The Daily Diary of a Wandering Restaurateur
May 11 - St. Remy, Arles

There is nothing like a full tank of gas to make you want to take a road trip ... so today we topped off and headed a little farther afield to the towns of St. Remy de Provence and Arles. We didn't know exactly what we would find but some of the nicest surprises have come when we just went off exploring.

On the map it looked like we would be spending a fair amount of time in transit, but things in Europe turn out to be a lot closer than you think. In no time at all we were in St. Remy ... and it didn't take long to wonder why! It is a nice enough little town but there seemed to be a lot of traffic and not all that much to see. We wandered around a bit and decided that lunch was definitely farther down the road.

There are a lot of Roman ruins in this part of France, some of the more famous of which are just outside of town. Alas, so are the tour busses, always a fatal sign for us. So we waved as we passed and headed on toward Arles.

Another roadside attraction in the area is the town of Les Baux, a former hilltop fortress that seems to blend with the very rocky plateau upon which it sits. Now a ruin, it lives off tourism. (It also gives its name to bauxite, which was discovered in the area.) We saw it from a distance and were intrigued ... until we saw the line of tour busses at the base. Maybe on a trip in the off season ...

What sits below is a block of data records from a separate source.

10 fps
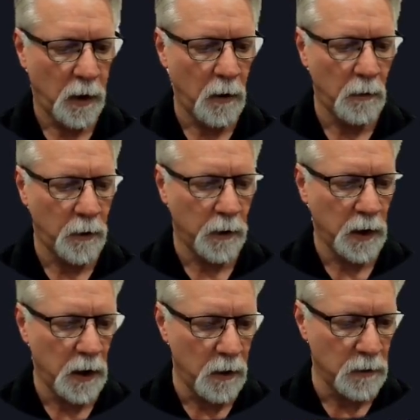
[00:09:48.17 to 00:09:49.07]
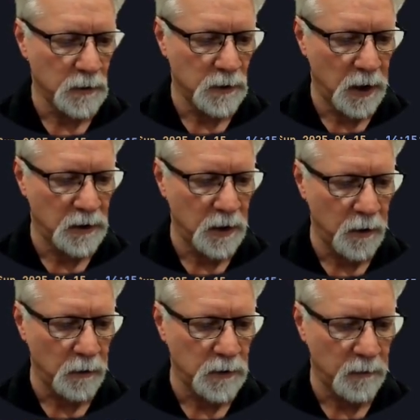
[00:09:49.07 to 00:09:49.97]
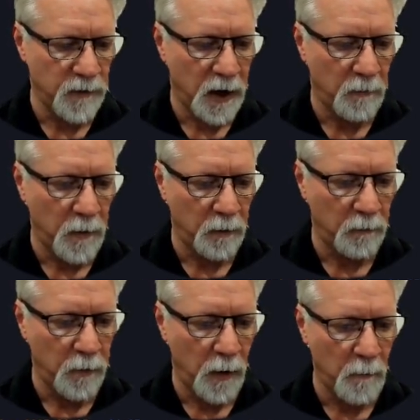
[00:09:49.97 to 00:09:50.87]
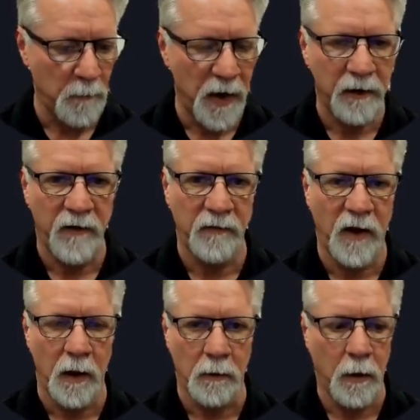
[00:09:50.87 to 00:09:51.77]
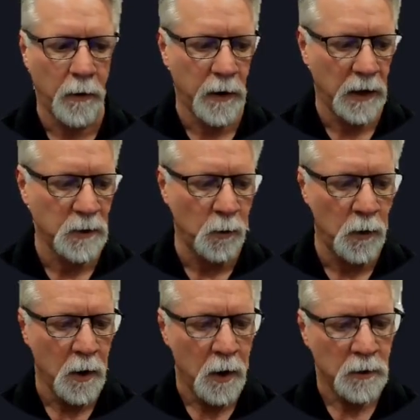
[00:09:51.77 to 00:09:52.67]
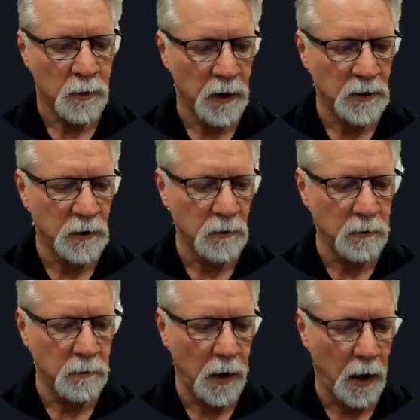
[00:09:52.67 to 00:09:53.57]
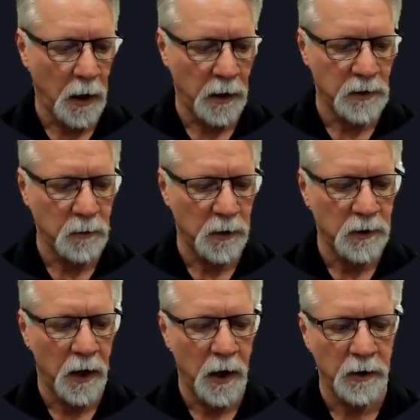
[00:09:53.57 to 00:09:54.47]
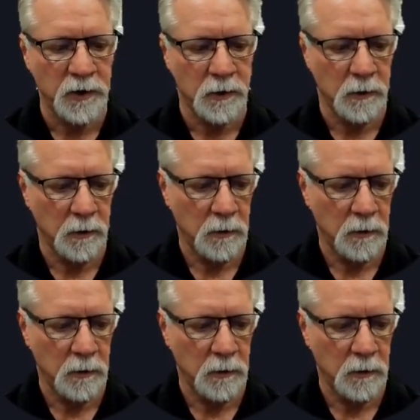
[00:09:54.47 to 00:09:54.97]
Oh, look, it knows I've got a modified file. Okay, that's cool. So let's do a touch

So it was on to Arles, situated on the east bank of the Rhone River and, thanks to its well-preserved Roman arena in the old part of town, also a major tourist destination. The arena is still in use during the summer for, of all things, bullfights. These are not like the Spanish ones where the bull is killed. The only injuries in these events is likely to the matadors, who must pluck a tassle of sorts from between the bull's horns.

Arles was also where Van Gogh settled a hundred years ago, leaving only a chunk of his ear behind. His name is still all over everything. We found a little restaurant behind the arena for lunch and passed the time watching two young boys sneak in over the back fence and trying not to attract the attention of the members of an American tour group that also found this a nice spot for lunch!

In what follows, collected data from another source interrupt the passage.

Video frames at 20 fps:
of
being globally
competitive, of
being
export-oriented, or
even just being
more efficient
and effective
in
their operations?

The drive back was actually quite refreshing. Despite being on two-lane roads with more truck traffic than I would have liked to see, much of the road was down an allee (alley) of plane trees that formed a green canopy over the roadway. This was an innovation of Napoleon, who had these trees planted to provide shelter for his troops as they marched around the countryside.

Our thoughts are starting to become occupied with the going home process. One more day on the river and then it is back to the twenty-first century.